Dann geh' doch

ImageDas Weltbild unserer Fußballprofis interessiert gemeinhin wenig, es sei denn, wir befinden uns in der Sommerpause und die Zeit der Hintergrundberichte ist gekommen. Dass an dieser Stelle allgemeine Einstellungen des VfLers Marcel Maltritz unter die Lupe genommen werden sollen, hängt allerdings weniger mit der laufenden Sommerpause zusammen als mit den Bochumer Nebengeräuschen des kürzlich erreichten Klassenerhalts.

Die 0:2-Heimpleite gegen Hannover 96 am 30. Spieltag der abgelaufenen Saison katapultierte den VfL Bochum in das Abstiegsrennen, das man nach einer kleinen Erfolgsserie der Mannschaft schon beendet glaubte. Der Frust des Publikums entlud sich an Marcel Maltritz, dem Kapitän des VfL. Die Misstöne gingen in der Glückseligkeit des später erreichten Klassenerhalts allerdings unter. Scheinbar.

Denn nun lässt der Kapitän wissen, dass er keineswegs zur Tagesordnung übergehen werde und deshalb ernsthaft daran denke, den Verein zu verlassen. Selbstverständlich ist es Maltritz‘ gutes Recht, die beleidigte Leberwurst zu geben. Bevor er allerdings fortfährt, seine gekränkte Fußballerehre für einen Vereinswechsel verantwortlich zu machen, für den vermutlich  ein lukratives Angebot eines Ligakonkurrenten der wahre Beweggrund ist, seien dem netten Menschen noch einige Fakten zur weiteren Abwägung an die Hand gegeben.

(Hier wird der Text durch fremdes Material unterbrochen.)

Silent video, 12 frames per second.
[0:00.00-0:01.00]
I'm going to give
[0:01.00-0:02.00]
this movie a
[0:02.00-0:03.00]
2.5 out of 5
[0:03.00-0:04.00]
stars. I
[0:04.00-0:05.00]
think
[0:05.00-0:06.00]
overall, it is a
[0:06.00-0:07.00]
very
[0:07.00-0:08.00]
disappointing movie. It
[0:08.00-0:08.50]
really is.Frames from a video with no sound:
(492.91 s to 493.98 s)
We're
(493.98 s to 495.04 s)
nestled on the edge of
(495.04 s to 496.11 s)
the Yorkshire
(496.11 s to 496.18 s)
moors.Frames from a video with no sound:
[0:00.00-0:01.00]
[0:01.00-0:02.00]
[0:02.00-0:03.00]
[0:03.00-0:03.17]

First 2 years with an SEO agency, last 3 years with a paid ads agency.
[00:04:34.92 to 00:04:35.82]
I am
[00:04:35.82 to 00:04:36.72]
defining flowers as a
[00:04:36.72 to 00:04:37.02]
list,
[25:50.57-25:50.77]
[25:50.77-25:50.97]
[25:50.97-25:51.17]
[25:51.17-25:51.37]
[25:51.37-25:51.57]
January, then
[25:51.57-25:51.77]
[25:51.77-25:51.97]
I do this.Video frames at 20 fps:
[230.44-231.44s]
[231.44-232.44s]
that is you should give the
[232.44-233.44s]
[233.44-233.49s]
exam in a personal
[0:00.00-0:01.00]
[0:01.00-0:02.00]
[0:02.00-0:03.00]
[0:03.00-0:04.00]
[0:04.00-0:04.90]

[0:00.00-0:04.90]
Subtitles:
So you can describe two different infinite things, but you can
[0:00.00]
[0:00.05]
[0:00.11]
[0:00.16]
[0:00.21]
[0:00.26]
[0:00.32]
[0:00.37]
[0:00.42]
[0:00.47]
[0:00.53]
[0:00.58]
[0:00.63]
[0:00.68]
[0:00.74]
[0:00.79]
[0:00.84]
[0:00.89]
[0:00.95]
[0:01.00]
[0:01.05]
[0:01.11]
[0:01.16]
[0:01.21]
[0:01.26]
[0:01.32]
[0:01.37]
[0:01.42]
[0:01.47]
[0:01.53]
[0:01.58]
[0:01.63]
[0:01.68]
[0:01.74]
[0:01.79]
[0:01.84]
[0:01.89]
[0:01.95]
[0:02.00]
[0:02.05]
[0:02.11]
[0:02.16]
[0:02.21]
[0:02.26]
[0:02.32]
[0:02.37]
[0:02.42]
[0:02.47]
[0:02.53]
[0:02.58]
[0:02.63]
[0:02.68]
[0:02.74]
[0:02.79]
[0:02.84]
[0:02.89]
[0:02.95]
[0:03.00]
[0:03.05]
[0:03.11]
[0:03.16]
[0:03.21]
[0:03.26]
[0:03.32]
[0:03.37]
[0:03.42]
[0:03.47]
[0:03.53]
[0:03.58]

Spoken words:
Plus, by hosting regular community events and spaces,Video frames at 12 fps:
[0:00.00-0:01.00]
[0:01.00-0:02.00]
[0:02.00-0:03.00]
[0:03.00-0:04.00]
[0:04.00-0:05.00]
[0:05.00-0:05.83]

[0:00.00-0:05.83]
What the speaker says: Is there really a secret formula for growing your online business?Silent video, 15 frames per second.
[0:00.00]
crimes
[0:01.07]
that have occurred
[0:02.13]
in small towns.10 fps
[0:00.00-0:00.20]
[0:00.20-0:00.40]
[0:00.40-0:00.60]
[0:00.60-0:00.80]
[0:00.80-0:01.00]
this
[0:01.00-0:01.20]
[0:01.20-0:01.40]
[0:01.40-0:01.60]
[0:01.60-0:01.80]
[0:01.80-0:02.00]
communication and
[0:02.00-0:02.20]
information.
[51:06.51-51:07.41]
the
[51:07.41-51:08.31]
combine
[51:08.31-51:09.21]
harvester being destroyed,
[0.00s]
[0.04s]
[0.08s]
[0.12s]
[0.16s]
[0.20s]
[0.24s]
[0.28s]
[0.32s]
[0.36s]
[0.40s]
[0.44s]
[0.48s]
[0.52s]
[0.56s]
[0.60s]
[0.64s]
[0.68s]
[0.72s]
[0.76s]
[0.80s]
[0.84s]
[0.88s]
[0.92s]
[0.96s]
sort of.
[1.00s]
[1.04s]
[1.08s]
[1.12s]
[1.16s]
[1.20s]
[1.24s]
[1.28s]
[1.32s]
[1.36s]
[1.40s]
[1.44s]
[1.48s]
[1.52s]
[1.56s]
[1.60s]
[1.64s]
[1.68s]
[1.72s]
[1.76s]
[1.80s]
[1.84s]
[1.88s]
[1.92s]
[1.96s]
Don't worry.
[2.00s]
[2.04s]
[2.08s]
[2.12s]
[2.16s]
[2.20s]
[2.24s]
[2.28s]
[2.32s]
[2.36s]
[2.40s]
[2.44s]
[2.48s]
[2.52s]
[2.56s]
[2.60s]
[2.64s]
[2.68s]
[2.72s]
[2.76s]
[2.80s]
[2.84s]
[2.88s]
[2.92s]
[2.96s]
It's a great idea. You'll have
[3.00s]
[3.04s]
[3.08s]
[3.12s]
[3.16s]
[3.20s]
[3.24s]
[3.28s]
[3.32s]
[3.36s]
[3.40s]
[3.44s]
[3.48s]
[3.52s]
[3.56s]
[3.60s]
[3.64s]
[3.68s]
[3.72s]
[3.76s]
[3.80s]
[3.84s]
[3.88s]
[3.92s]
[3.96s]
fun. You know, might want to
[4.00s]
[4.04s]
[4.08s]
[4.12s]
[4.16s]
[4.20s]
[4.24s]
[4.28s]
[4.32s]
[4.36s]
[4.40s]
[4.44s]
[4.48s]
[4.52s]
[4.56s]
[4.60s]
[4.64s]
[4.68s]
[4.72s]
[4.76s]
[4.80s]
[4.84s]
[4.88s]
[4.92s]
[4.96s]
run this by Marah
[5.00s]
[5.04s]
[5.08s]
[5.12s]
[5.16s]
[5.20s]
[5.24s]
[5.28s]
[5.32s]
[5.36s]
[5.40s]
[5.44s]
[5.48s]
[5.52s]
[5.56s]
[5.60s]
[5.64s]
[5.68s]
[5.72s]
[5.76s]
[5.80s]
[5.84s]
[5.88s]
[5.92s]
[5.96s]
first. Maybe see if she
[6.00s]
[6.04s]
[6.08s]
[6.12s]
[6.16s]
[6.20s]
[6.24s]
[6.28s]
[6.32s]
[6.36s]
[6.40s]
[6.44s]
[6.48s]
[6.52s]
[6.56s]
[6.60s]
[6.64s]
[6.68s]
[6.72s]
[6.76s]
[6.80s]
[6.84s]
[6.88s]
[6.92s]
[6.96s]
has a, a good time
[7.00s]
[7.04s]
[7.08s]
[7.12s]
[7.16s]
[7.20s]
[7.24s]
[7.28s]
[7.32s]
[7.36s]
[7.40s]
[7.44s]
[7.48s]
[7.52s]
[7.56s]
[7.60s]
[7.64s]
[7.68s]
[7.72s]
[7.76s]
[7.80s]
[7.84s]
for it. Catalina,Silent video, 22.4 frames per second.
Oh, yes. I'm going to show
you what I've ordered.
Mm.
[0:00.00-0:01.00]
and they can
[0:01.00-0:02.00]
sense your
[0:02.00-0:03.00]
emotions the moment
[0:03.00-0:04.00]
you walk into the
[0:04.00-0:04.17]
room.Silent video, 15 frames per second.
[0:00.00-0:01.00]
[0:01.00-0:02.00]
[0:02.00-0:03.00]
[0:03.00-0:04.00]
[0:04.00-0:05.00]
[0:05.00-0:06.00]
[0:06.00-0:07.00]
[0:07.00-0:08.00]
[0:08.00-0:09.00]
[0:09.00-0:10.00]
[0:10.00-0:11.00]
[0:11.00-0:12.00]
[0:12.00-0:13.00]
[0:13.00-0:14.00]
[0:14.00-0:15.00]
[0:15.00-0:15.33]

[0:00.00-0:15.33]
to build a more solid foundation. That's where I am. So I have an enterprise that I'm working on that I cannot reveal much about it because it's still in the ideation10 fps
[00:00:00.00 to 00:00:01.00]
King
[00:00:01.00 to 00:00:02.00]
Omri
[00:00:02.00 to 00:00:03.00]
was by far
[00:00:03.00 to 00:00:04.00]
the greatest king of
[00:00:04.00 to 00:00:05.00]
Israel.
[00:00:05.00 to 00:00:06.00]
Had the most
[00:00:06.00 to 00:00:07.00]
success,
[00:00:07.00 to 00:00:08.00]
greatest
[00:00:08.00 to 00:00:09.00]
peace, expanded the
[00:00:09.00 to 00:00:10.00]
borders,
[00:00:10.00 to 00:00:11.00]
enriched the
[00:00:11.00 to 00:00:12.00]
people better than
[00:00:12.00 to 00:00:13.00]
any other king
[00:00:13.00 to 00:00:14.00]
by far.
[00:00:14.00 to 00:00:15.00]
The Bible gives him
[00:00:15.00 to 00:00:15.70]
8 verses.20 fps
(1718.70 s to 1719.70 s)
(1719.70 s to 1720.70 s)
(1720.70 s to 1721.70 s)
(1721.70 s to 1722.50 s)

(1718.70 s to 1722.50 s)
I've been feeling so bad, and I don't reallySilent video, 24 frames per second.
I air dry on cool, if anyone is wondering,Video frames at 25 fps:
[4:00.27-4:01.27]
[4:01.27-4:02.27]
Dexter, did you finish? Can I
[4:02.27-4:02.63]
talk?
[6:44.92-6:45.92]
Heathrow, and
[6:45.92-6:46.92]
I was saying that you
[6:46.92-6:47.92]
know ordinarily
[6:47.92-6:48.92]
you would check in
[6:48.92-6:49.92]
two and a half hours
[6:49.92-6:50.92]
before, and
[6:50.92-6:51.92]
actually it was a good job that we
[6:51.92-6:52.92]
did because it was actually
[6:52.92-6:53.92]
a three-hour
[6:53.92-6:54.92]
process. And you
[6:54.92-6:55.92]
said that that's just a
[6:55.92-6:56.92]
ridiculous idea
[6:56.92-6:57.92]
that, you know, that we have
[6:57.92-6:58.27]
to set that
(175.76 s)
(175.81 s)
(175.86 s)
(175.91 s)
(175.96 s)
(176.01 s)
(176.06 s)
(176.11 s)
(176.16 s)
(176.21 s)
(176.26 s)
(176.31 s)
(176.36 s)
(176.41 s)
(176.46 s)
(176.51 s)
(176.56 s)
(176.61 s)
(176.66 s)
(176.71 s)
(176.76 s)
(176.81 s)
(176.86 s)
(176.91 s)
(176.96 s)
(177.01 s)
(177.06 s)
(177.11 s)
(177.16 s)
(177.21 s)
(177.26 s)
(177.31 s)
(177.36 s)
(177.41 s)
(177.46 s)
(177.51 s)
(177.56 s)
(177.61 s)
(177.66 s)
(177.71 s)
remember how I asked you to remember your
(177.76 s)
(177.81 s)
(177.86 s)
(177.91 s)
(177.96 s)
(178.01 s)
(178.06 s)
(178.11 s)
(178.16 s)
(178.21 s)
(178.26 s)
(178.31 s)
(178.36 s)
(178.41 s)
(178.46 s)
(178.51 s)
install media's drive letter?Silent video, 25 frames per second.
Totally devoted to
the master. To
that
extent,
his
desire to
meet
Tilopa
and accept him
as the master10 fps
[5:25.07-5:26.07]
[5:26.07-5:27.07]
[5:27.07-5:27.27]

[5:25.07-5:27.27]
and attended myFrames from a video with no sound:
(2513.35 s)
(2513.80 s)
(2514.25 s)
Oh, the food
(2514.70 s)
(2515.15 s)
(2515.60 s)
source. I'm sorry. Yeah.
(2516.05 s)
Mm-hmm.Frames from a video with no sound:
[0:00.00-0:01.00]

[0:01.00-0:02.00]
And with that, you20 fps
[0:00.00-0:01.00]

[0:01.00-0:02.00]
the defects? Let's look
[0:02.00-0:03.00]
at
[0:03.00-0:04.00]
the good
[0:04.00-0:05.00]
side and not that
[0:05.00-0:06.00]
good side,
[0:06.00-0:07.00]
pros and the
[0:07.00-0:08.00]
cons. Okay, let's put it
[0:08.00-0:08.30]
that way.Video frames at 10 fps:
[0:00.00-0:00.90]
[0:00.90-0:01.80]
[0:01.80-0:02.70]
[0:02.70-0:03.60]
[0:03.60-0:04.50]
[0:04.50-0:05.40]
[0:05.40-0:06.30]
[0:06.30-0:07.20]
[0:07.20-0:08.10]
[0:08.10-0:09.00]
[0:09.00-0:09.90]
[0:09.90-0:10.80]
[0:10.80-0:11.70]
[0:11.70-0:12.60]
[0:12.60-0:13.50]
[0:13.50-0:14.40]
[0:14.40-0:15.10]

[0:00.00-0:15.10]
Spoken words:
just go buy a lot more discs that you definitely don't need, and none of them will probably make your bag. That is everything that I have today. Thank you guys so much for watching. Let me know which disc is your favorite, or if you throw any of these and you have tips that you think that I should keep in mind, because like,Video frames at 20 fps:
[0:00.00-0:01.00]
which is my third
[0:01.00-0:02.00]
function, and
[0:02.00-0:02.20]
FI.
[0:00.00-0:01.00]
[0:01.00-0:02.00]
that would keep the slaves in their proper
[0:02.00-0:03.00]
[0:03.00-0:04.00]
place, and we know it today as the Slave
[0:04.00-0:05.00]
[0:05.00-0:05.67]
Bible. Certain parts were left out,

Denn schließlich kommt auch ein Marcel Maltritz in die Jahre. Die soliden Leistungen des Magdeburgers für den VfL in den letzten sechs Jahren können inzwischen andere auch erbringen, vielleicht sogar noch ein bisschen mehr. Das ist die Erkenntnis der vergangenen Saison. Als sich am 19. Spieltag die etatmäßige Innenverteidigung des VfL innerhalb einer halben Stunde in Wolfsburg verletzt abmeldete, wurden Maltritz/Yahia durch ein bundesligaunerfahrenes Bürschchen und einen umgepolten Außenverteidiger derart gut vertreten, dass die Mannschaft in sechs maltritzfreien Spielen unglaubliche 14 Punkte machte, die maßgeblich den späteren Klassenverbleib sicherten. Als der Käpt'n wieder an Bord war, reichte es in den verbleibenden neun Partien nur zu mickrigen sieben Punkten, und es wurde noch einmal richtig spannend im Tabellenkeller.

Nun kann man mit Statistik wahrscheinlich auch beweisen, dass Wolfgang Schäuble der beliebteste Politiker Deutschlands ist. Doch letztlich hat das Bochumer Publikum erkannt, dass Innenverteidiger Maltritz nach seiner Rückkehr nicht gerade durch beherztes Eingreifen auffiel. Tore gegen den BVB, gegen Hannover oder in Bremen waren vielleicht nicht wirklich vermeidbar. Es hätte jedoch niemanden überrascht, wenn in den entscheidenden Szenen ein Betreuer auf dem Spielfeld erschienen wäre, um Herrn Maltritz ein Tässchen Tee zu reichen. Obwohl eine weitere Beruhigung des Spielers bereits der Leichenstarre hätte ähnlich sein können.

Und da nun einmal in der Bochumer Ostkurve, offensichtlich entgegen der Erwartung eines Marcel Maltritz, keine 10.000 Vollidioten stehen, wurde das entspannte Abwehrverhalten von den Zuschauern bemerkt, besonders weil sie von der Aushilfsverteidigung anderes gewohnt waren. Gepaart mit dem Frust der abermaligen, unnötigen Verstrickung in den Abstiegskampf resultierte daraus eine 15-minütige Beschimpfung des Bochumer Kapitäns.

Deswegen muss man allerdings nicht heulen. Es sei denn, man schließt sich der beliebter werdenden Meinung an, das heutige Fußballpublikum hat sich auf seinen folkloristischen Wert zu beschränken, seinem stimmungsgebenden Charakter nachzukommen und auf eigenständige Meinungsäußerung zu verzichten. Wenn du das denkst, Herr Maltritz, dann geh‘ doch.